Stored items
---

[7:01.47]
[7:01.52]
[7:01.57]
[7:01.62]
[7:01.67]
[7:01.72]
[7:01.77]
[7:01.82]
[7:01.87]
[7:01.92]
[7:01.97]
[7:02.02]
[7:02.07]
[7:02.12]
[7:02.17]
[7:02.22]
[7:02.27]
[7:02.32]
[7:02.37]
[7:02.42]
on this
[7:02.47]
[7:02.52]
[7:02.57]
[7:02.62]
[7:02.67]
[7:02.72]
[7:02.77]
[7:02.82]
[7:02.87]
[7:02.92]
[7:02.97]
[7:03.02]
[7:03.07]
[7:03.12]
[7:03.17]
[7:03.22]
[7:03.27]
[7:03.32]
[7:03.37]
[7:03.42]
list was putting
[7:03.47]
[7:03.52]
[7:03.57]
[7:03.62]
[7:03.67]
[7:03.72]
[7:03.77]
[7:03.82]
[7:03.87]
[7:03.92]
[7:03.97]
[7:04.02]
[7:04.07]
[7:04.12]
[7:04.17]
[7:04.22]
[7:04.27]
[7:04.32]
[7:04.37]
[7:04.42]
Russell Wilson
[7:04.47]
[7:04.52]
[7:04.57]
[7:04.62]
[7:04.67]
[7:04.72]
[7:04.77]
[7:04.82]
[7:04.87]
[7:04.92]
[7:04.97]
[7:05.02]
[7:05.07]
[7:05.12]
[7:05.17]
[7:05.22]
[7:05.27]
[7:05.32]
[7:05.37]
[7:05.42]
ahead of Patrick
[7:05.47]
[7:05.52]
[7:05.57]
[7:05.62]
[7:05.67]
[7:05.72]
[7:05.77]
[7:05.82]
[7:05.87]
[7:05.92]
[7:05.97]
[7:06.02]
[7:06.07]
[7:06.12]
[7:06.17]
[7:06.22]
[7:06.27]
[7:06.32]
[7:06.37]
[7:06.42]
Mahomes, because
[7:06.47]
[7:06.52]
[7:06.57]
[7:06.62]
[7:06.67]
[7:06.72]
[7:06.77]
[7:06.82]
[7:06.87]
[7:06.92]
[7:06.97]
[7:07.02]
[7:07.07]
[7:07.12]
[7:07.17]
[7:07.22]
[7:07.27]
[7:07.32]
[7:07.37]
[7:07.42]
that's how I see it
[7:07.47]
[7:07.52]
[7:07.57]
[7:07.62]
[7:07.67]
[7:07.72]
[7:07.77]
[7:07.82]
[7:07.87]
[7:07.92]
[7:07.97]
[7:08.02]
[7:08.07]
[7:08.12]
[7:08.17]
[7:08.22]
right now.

---

- _Exercise_
Give back each line above precisely as it stands.

- _Response_
[7:01.47]
[7:01.52]
[7:01.57]
[7:01.62]
[7:01.67]
[7:01.72]
[7:01.77]
[7:01.82]
[7:01.87]
[7:01.92]
[7:01.97]
[7:02.02]
[7:02.07]
[7:02.12]
[7:02.17]
[7:02.22]
[7:02.27]
[7:02.32]
[7:02.37]
[7:02.42]
on this
[7:02.47]
[7:02.52]
[7:02.57]
[7:02.62]
[7:02.67]
[7:02.72]
[7:02.77]
[7:02.82]
[7:02.87]
[7:02.92]
[7:02.97]
[7:03.02]
[7:03.07]
[7:03.12]
[7:03.17]
[7:03.22]
[7:03.27]
[7:03.32]
[7:03.37]
[7:03.42]
list was putting
[7:03.47]
[7:03.52]
[7:03.57]
[7:03.62]
[7:03.67]
[7:03.72]
[7:03.77]
[7:03.82]
[7:03.87]
[7:03.92]
[7:03.97]
[7:04.02]
[7:04.07]
[7:04.12]
[7:04.17]
[7:04.22]
[7:04.27]
[7:04.32]
[7:04.37]
[7:04.42]
Russell Wilson
[7:04.47]
[7:04.52]
[7:04.57]
[7:04.62]
[7:04.67]
[7:04.72]
[7:04.77]
[7:04.82]
[7:04.87]
[7:04.92]
[7:04.97]
[7:05.02]
[7:05.07]
[7:05.12]
[7:05.17]
[7:05.22]
[7:05.27]
[7:05.32]
[7:05.37]
[7:05.42]
ahead of Patrick
[7:05.47]
[7:05.52]
[7:05.57]
[7:05.62]
[7:05.67]
[7:05.72]
[7:05.77]
[7:05.82]
[7:05.87]
[7:05.92]
[7:05.97]
[7:06.02]
[7:06.07]
[7:06.12]
[7:06.17]
[7:06.22]
[7:06.27]
[7:06.32]
[7:06.37]
[7:06.42]
Mahomes, because
[7:06.47]
[7:06.52]
[7:06.57]
[7:06.62]
[7:06.67]
[7:06.72]
[7:06.77]
[7:06.82]
[7:06.87]
[7:06.92]
[7:06.97]
[7:07.02]
[7:07.07]
[7:07.12]
[7:07.17]
[7:07.22]
[7:07.27]
[7:07.32]
[7:07.37]
[7:07.42]
that's how I see it
[7:07.47]
[7:07.52]
[7:07.57]
[7:07.62]
[7:07.67]
[7:07.72]
[7:07.77]
[7:07.82]
[7:07.87]
[7:07.92]
[7:07.97]
[7:08.02]
[7:08.07]
[7:08.12]
[7:08.17]
[7:08.22]
right now.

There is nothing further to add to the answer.